START Information supplied

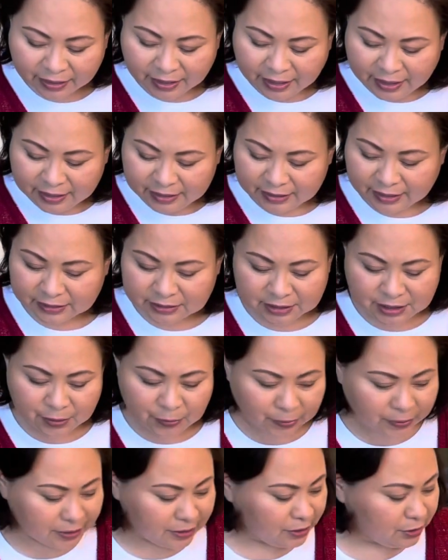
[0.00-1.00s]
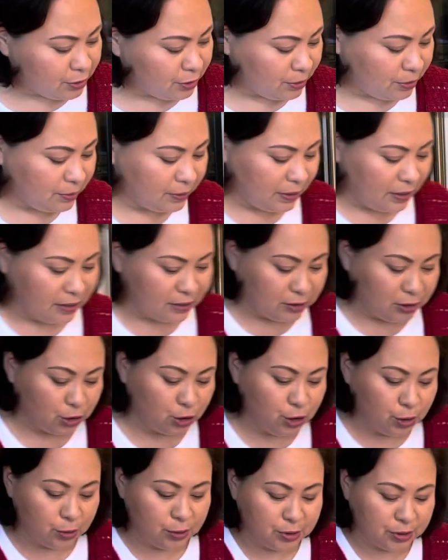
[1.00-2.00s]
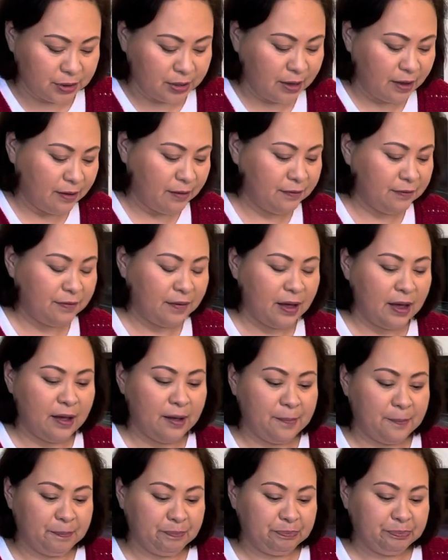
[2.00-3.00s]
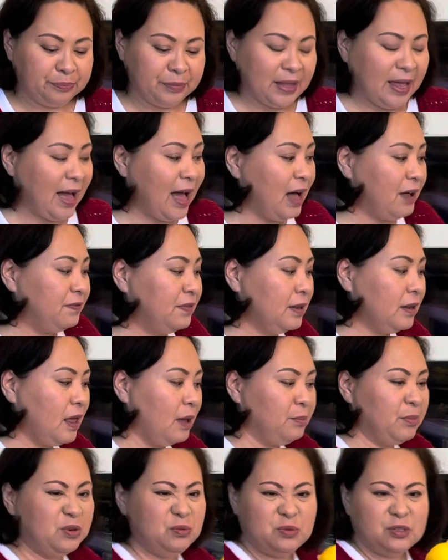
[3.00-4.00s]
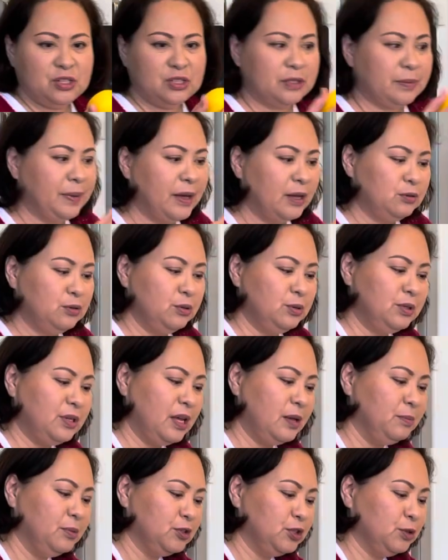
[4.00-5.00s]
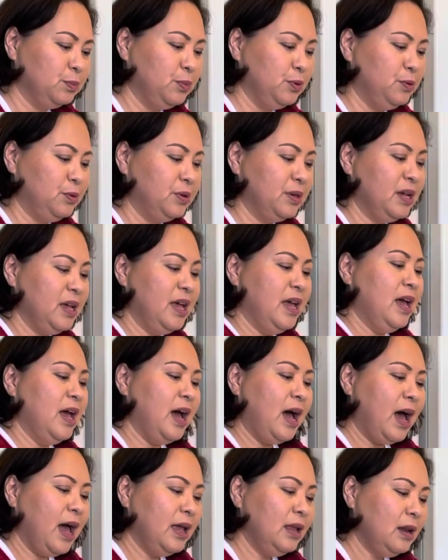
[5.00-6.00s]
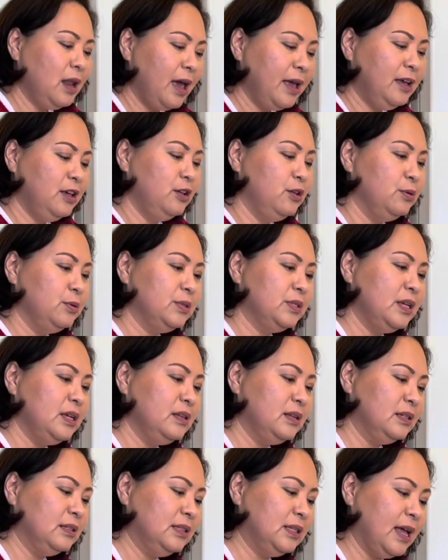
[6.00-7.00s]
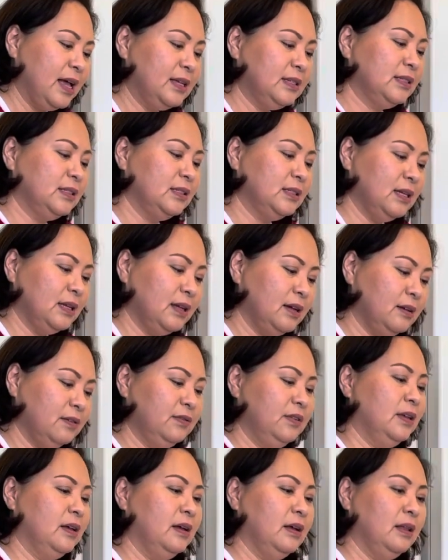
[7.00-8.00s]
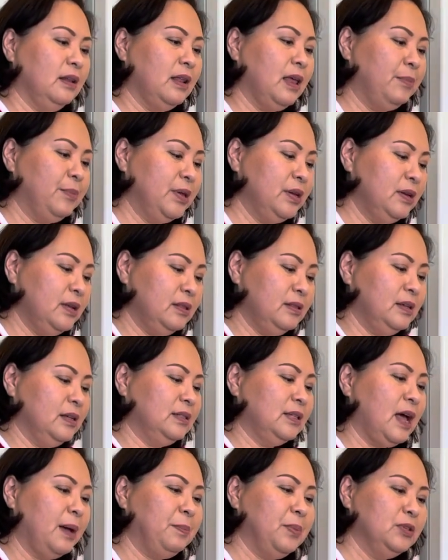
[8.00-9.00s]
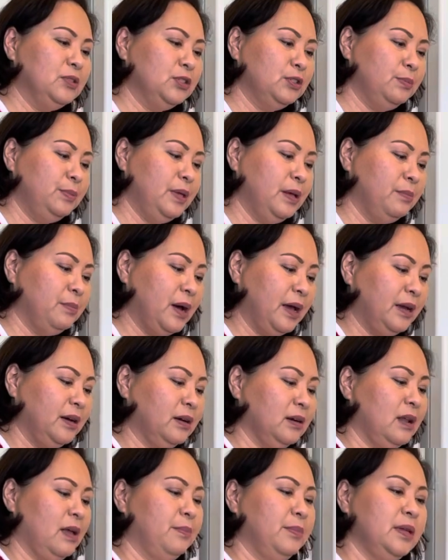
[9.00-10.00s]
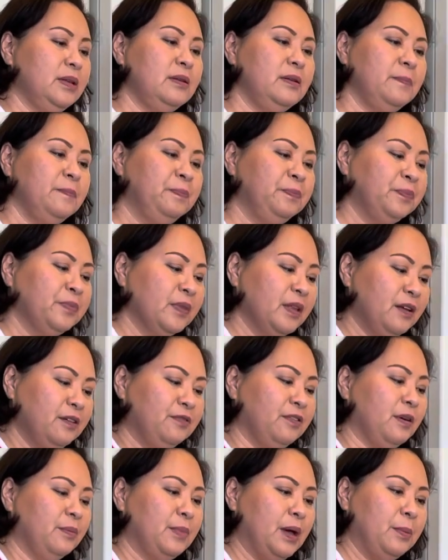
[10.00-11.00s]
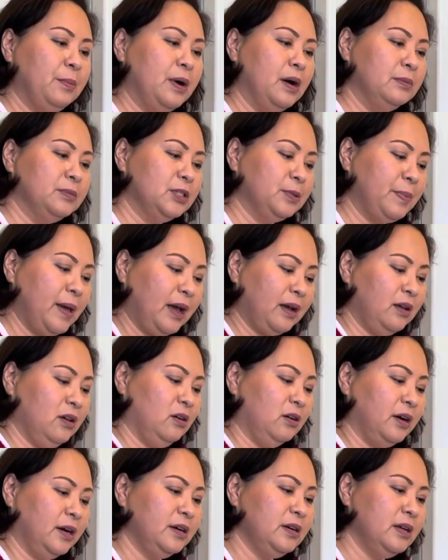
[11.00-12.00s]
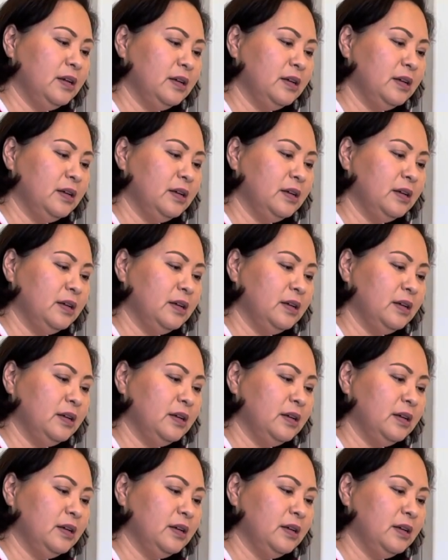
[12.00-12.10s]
Next thing we're going to do is juice of half a lemon, which is about 2 tablespoons. I like using the zest of the lemon, and this happens to be a Meyer lemon from my mom's backyard,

END Information supplied

Task brief :: Exactly reproduce each record, leaving out any pictures.

Exercise solution ::
[0.00-1.00s]
[1.00-2.00s]
[2.00-3.00s]
[3.00-4.00s]
[4.00-5.00s]
[5.00-6.00s]
[6.00-7.00s]
[7.00-8.00s]
[8.00-9.00s]
[9.00-10.00s]
[10.00-11.00s]
[11.00-12.00s]
[12.00-12.10s]
Next thing we're going to do is juice of half a lemon, which is about 2 tablespoons. I like using the zest of the lemon, and this happens to be a Meyer lemon from my mom's backyard,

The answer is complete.